0%
August 26, 2021

Dataset Pipeline and Custom Training in Tensorflow

tensorflow

tf.data.Dataset

Storing a set of images require a lot of memory, but saving a list of strings does not. In tensorflow we can base our pipeline on saving image paths.

tf.data.Dataset.list_files

We take the horse2zebra dataset as an example.

dataset = tf.data.Dataset.list_files("horse2zebra/*/**")

We can use take to get a specific amount of images from dataset generator:

for d in dataset.take(1):
  print(d)
# output: tf.Tensor(b'horse2zebra\\testB\\n02391049_1020.jpg', shape=(), dtype=string)
Data Processing with tf.data.Dataset: .map(), .filter(), .cache(), .shuffle(), .batch()

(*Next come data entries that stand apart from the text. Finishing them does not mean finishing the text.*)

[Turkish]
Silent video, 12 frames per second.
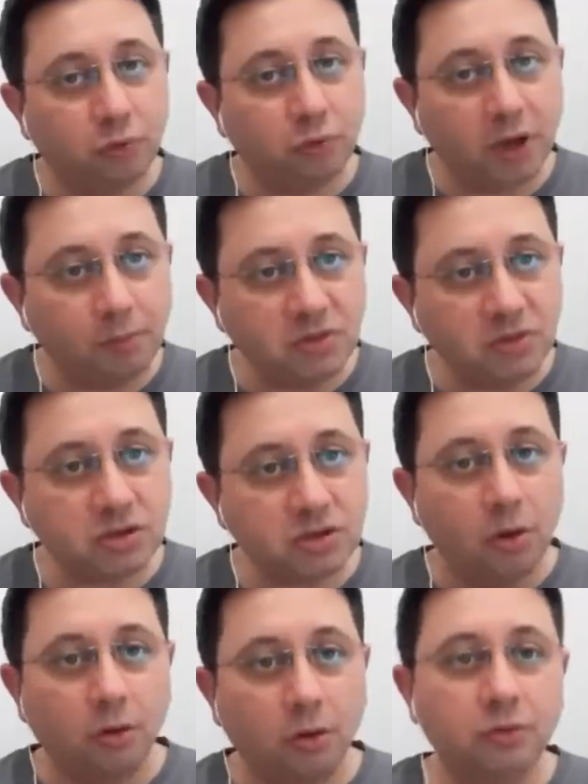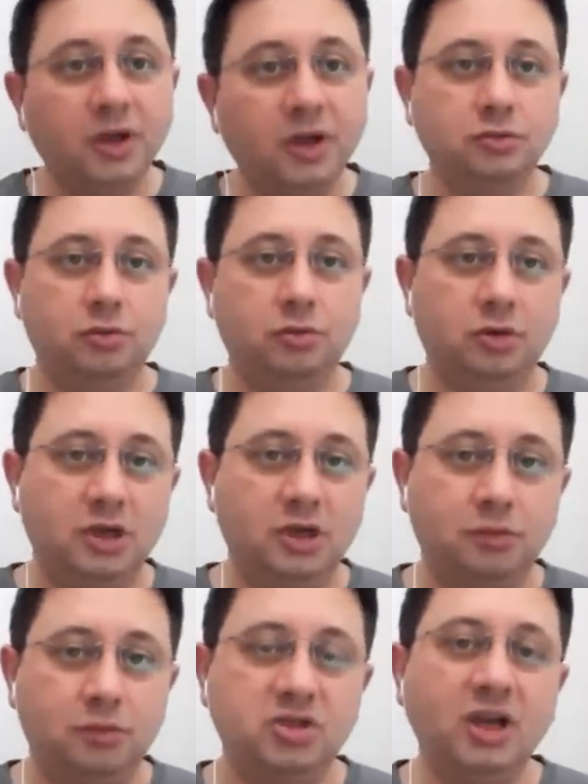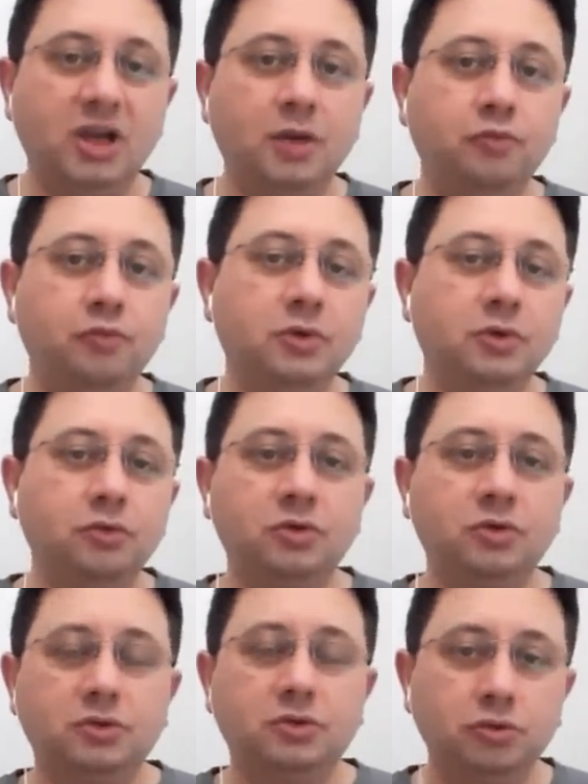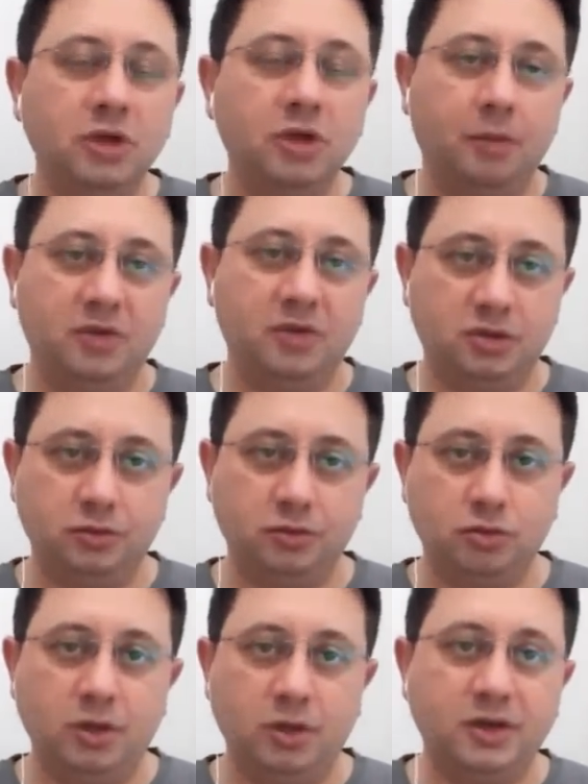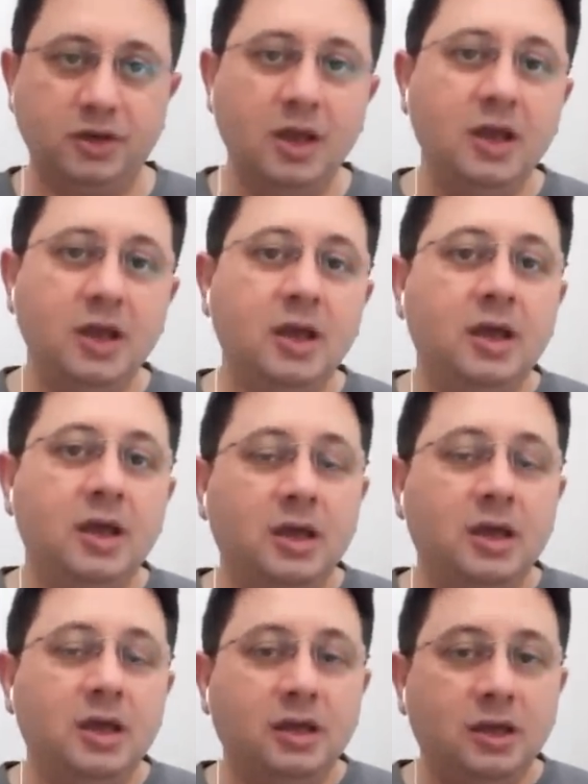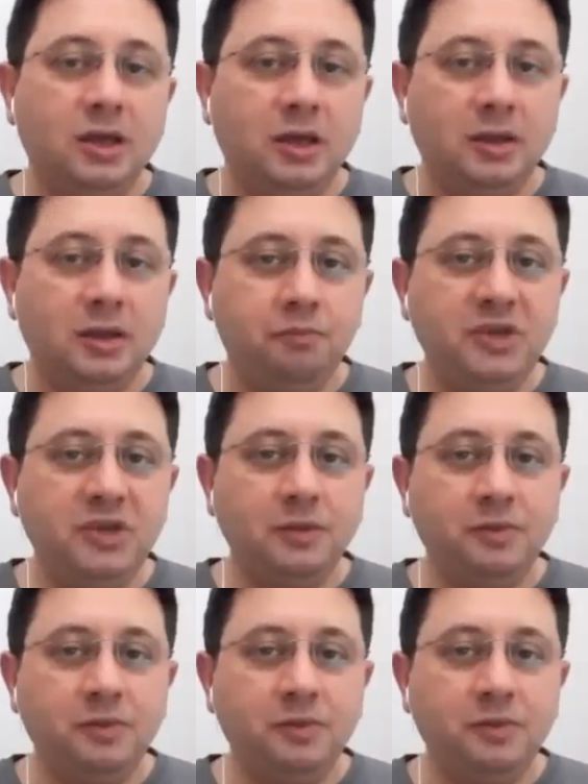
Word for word: boyanmış, ondan sonra oraya gitmiş. Yani burada Rus şunu yapmaya çalışıyorlar. Ee, bir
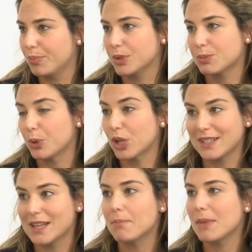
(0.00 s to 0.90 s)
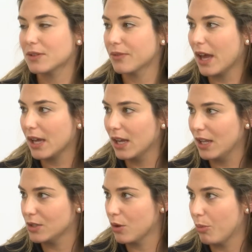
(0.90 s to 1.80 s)
pues porque sean más
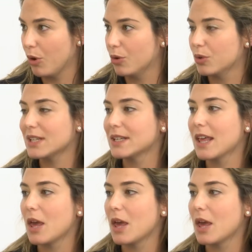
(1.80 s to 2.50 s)
frágiles o por una serie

Most of the time our dataset is structured as dataset/class1/a.jpg, dataset/class2/b.jpg, ..., so it is much more helpful to transform the list of images into img, label format.

We will construct (generated) batches of tensors (this constitutes our dataset) in the following procedures

These will be done with the help of .map(), which will also be used to handle data processing. For this we define:

def get_label(file_path):
  return tf.strings.split(file_path, os.path.sep)[-2]

def path_to_imgLabel(file_path):
  label = get_label(file_path)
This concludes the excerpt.